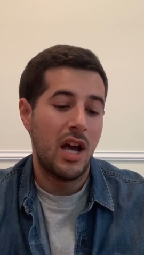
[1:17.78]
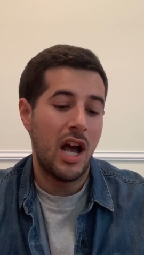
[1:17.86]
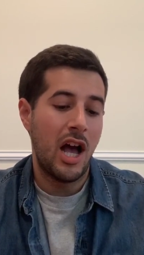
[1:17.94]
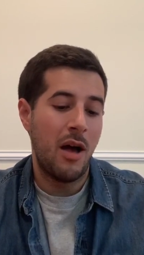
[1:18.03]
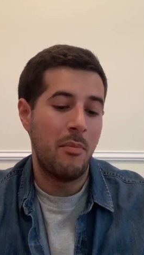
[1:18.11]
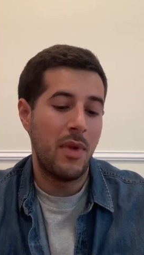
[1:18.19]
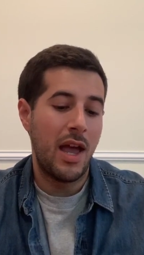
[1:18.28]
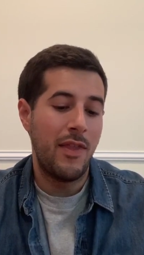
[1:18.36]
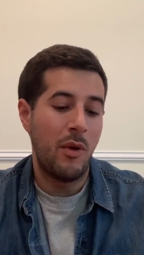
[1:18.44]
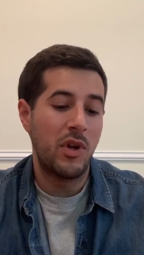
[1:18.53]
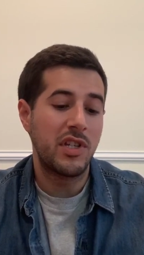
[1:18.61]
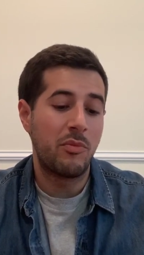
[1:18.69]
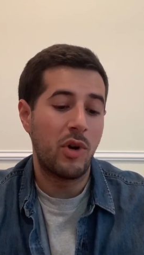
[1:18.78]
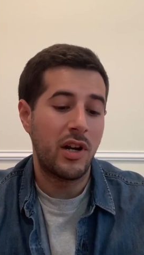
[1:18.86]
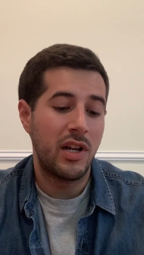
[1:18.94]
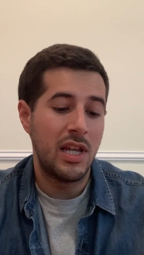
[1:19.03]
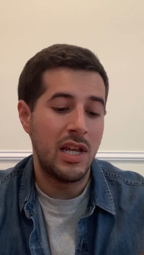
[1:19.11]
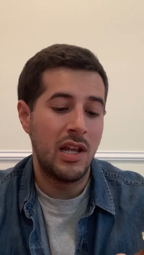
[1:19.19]
Um, and then once I brought
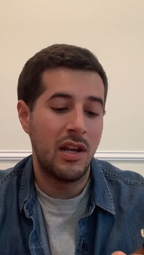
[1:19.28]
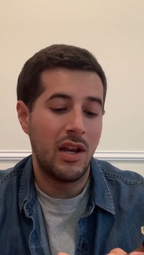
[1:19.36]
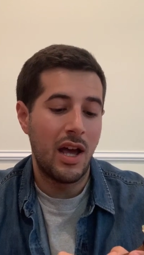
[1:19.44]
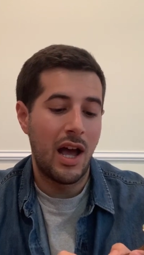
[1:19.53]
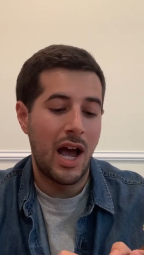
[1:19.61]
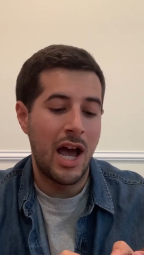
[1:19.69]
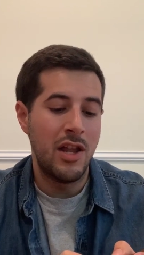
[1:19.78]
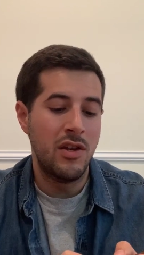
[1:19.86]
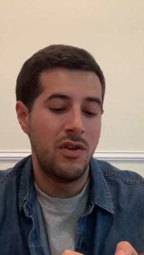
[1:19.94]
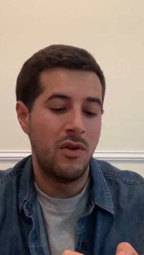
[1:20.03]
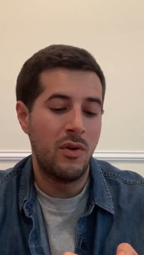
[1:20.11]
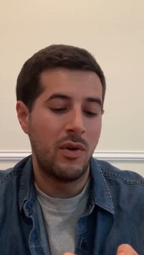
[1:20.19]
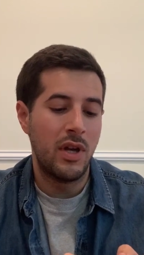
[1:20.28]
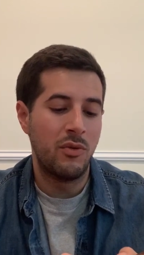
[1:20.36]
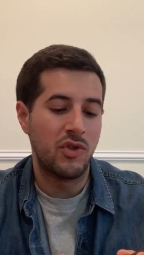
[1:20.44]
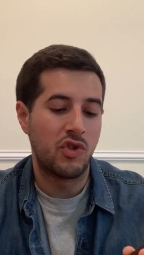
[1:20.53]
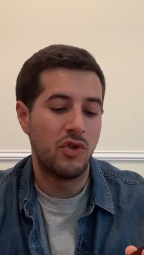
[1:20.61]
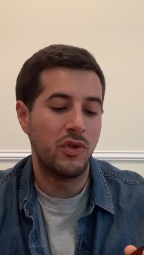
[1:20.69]
it in, I knew it
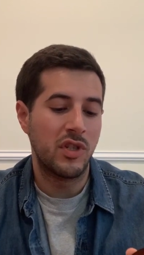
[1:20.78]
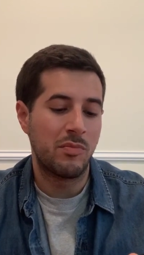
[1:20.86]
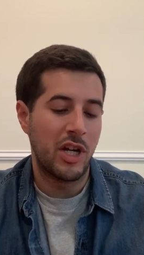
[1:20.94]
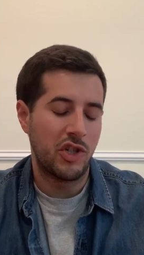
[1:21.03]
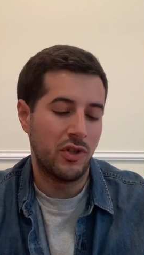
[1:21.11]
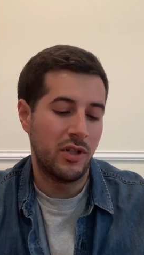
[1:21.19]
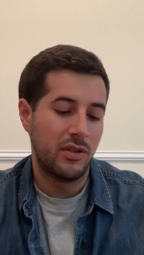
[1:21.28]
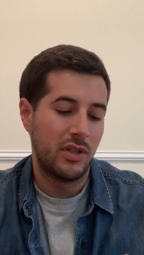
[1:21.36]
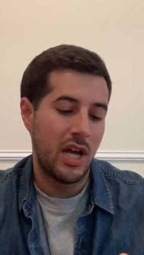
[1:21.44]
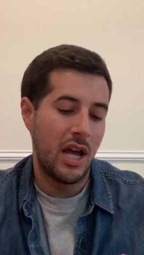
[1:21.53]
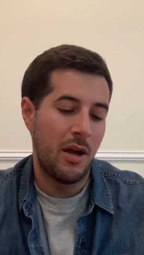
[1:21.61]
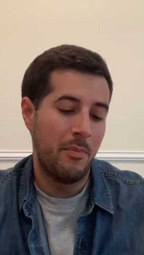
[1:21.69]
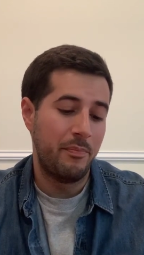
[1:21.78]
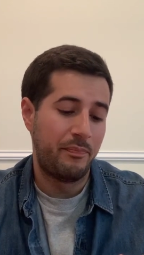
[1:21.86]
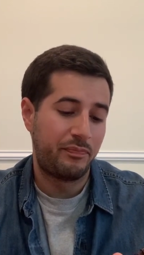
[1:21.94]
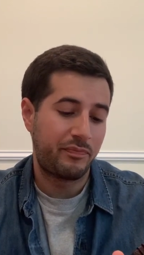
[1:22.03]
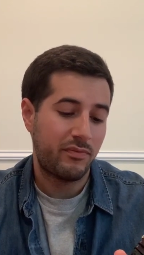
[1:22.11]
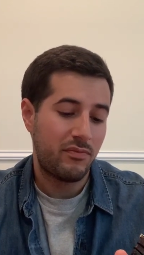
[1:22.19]
was truly special. Um,
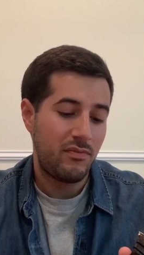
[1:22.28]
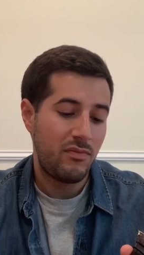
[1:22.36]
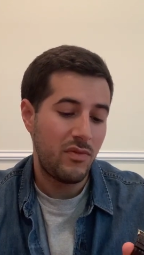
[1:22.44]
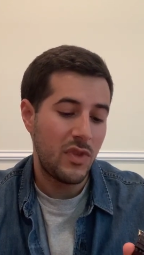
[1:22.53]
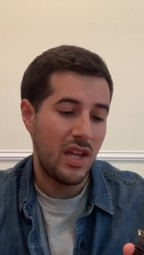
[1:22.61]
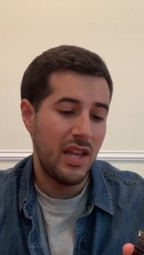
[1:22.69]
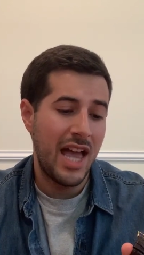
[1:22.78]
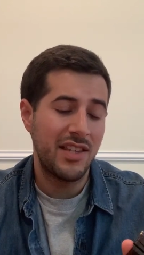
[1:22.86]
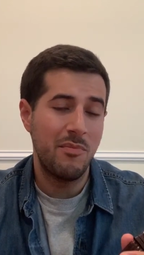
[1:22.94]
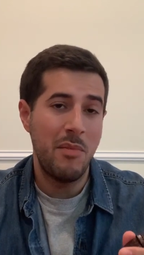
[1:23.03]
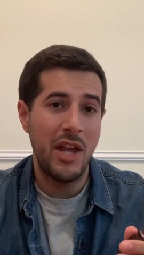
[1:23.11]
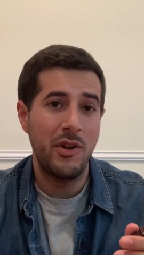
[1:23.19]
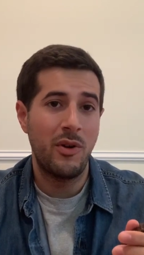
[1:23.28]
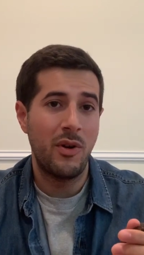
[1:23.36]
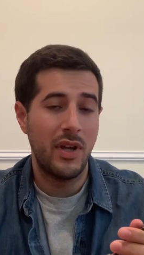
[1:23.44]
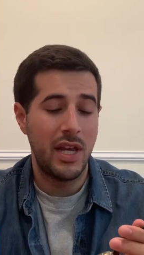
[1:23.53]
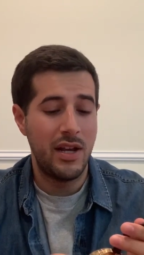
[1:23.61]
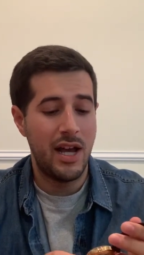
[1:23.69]
it has a
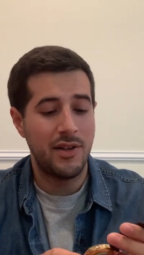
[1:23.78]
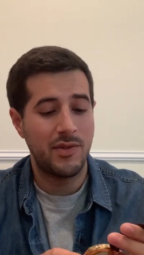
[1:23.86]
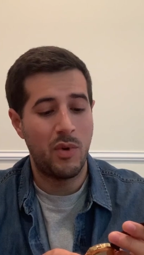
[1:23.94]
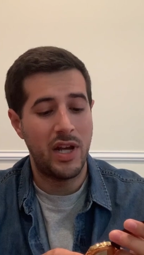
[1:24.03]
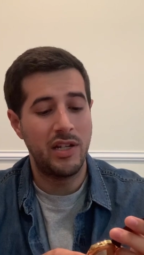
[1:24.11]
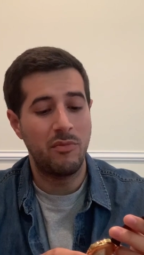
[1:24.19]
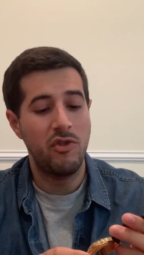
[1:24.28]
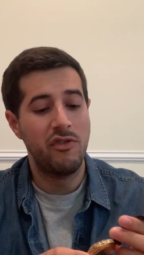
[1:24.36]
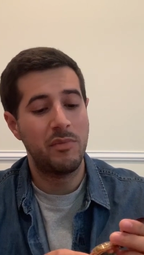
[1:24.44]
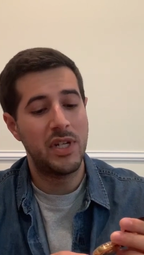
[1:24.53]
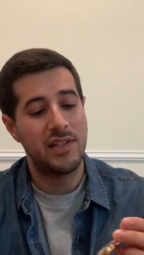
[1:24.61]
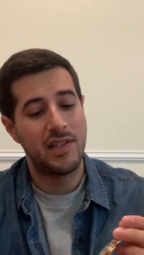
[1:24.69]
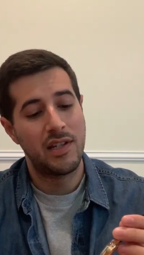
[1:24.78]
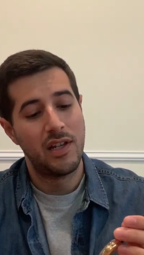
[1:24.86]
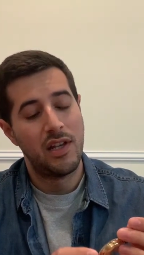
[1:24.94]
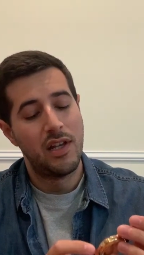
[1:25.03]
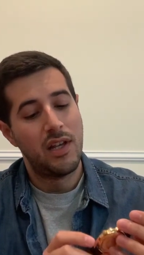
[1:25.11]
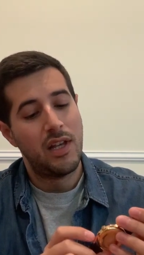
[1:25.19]
manual in-house winding movement.
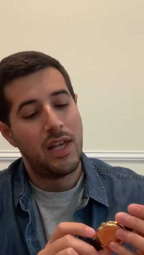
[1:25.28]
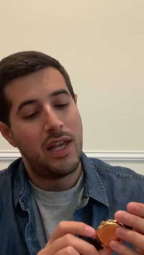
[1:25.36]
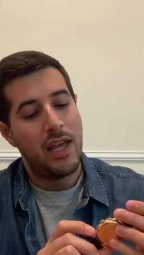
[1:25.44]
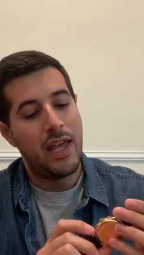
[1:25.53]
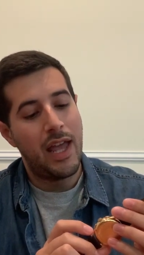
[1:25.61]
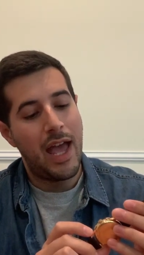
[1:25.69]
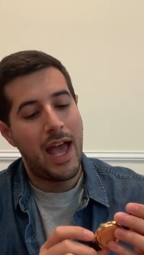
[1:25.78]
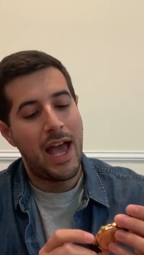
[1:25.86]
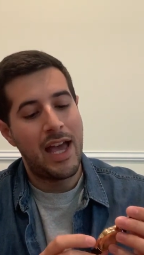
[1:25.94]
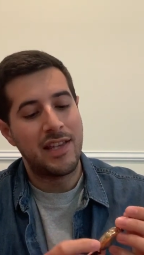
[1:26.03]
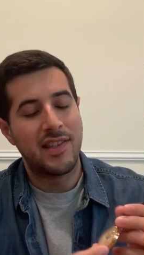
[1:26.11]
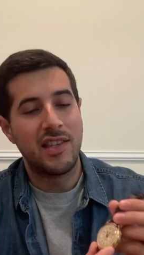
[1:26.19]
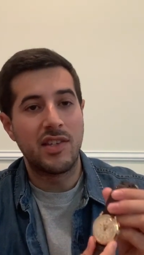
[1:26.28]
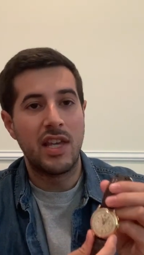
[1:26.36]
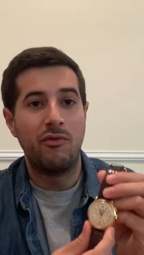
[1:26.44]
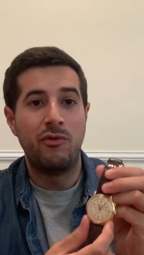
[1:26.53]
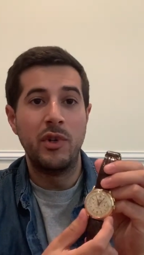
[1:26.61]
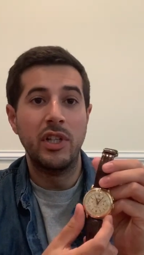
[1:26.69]
It has this
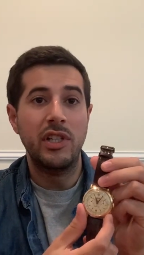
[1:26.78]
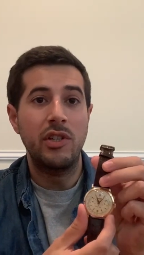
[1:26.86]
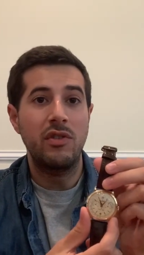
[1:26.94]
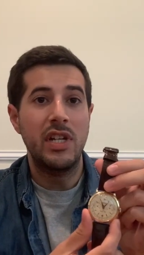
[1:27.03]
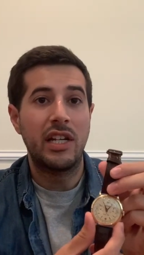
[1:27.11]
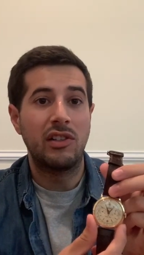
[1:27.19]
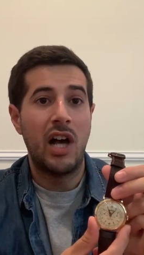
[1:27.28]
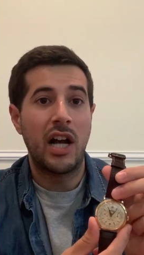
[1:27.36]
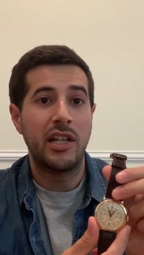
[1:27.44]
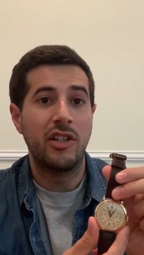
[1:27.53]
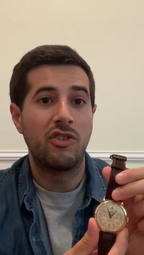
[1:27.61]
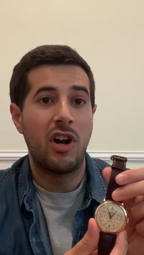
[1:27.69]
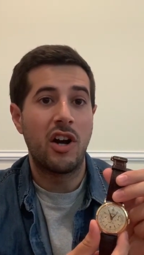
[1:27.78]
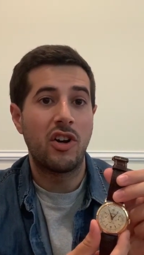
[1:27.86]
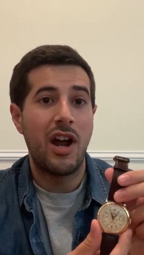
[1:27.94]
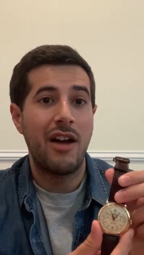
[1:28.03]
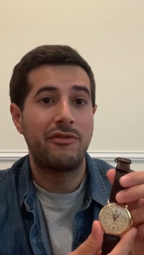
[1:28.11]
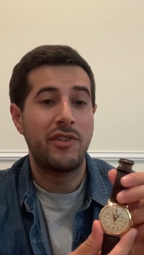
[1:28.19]
really unique locking
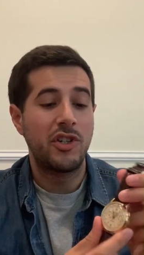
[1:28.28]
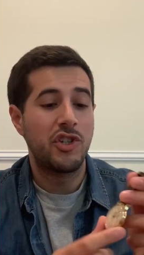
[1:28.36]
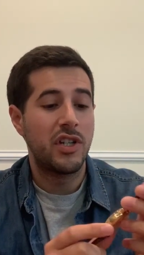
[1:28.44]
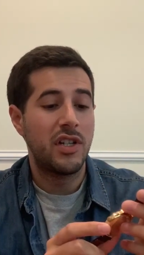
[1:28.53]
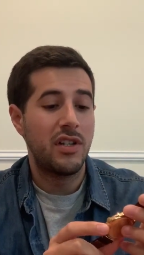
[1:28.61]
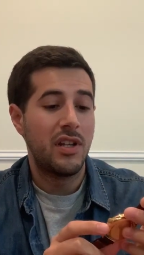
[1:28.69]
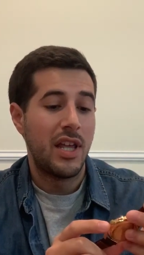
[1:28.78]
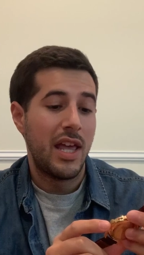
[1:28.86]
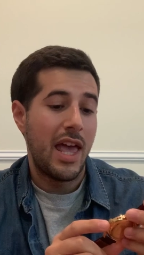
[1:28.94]
chronograph function.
===
Problem description
What is needed is every entry written out word for word, with no pictures.

Solution to this problem
[1:17.78]
[1:17.86]
[1:17.94]
[1:18.03]
[1:18.11]
[1:18.19]
[1:18.28]
[1:18.36]
[1:18.44]
[1:18.53]
[1:18.61]
[1:18.69]
[1:18.78]
[1:18.86]
[1:18.94]
[1:19.03]
[1:19.11]
[1:19.19]
Um, and then once I brought
[1:19.28]
[1:19.36]
[1:19.44]
[1:19.53]
[1:19.61]
[1:19.69]
[1:19.78]
[1:19.86]
[1:19.94]
[1:20.03]
[1:20.11]
[1:20.19]
[1:20.28]
[1:20.36]
[1:20.44]
[1:20.53]
[1:20.61]
[1:20.69]
it in, I knew it
[1:20.78]
[1:20.86]
[1:20.94]
[1:21.03]
[1:21.11]
[1:21.19]
[1:21.28]
[1:21.36]
[1:21.44]
[1:21.53]
[1:21.61]
[1:21.69]
[1:21.78]
[1:21.86]
[1:21.94]
[1:22.03]
[1:22.11]
[1:22.19]
was truly special. Um,
[1:22.28]
[1:22.36]
[1:22.44]
[1:22.53]
[1:22.61]
[1:22.69]
[1:22.78]
[1:22.86]
[1:22.94]
[1:23.03]
[1:23.11]
[1:23.19]
[1:23.28]
[1:23.36]
[1:23.44]
[1:23.53]
[1:23.61]
[1:23.69]
it has a
[1:23.78]
[1:23.86]
[1:23.94]
[1:24.03]
[1:24.11]
[1:24.19]
[1:24.28]
[1:24.36]
[1:24.44]
[1:24.53]
[1:24.61]
[1:24.69]
[1:24.78]
[1:24.86]
[1:24.94]
[1:25.03]
[1:25.11]
[1:25.19]
manual in-house winding movement.
[1:25.28]
[1:25.36]
[1:25.44]
[1:25.53]
[1:25.61]
[1:25.69]
[1:25.78]
[1:25.86]
[1:25.94]
[1:26.03]
[1:26.11]
[1:26.19]
[1:26.28]
[1:26.36]
[1:26.44]
[1:26.53]
[1:26.61]
[1:26.69]
It has this
[1:26.78]
[1:26.86]
[1:26.94]
[1:27.03]
[1:27.11]
[1:27.19]
[1:27.28]
[1:27.36]
[1:27.44]
[1:27.53]
[1:27.61]
[1:27.69]
[1:27.78]
[1:27.86]
[1:27.94]
[1:28.03]
[1:28.11]
[1:28.19]
really unique locking
[1:28.28]
[1:28.36]
[1:28.44]
[1:28.53]
[1:28.61]
[1:28.69]
[1:28.78]
[1:28.86]
[1:28.94]
chronograph function.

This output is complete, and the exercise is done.